## Information supplied

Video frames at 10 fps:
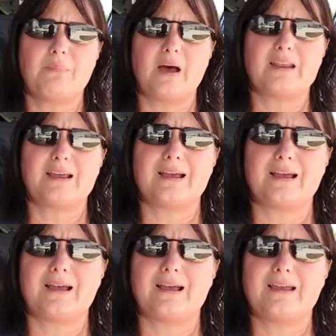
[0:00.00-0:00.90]
but
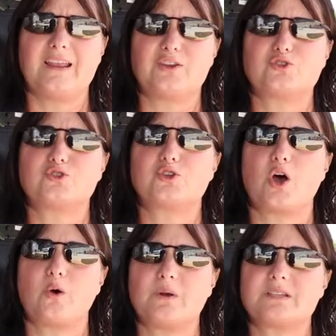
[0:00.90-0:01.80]
it is
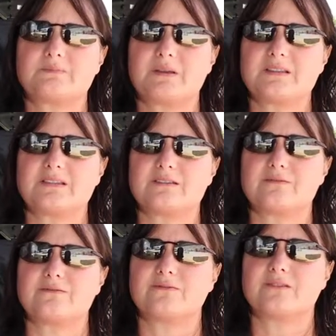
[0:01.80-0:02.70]
so expensive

## Problem
Copy out each line of the data exactly as it reads; skip the pictures.

## Solution for this exercise
Video frames at 10 fps:
[0:00.00-0:00.90]
but
[0:00.90-0:01.80]
it is
[0:01.80-0:02.70]
so expensive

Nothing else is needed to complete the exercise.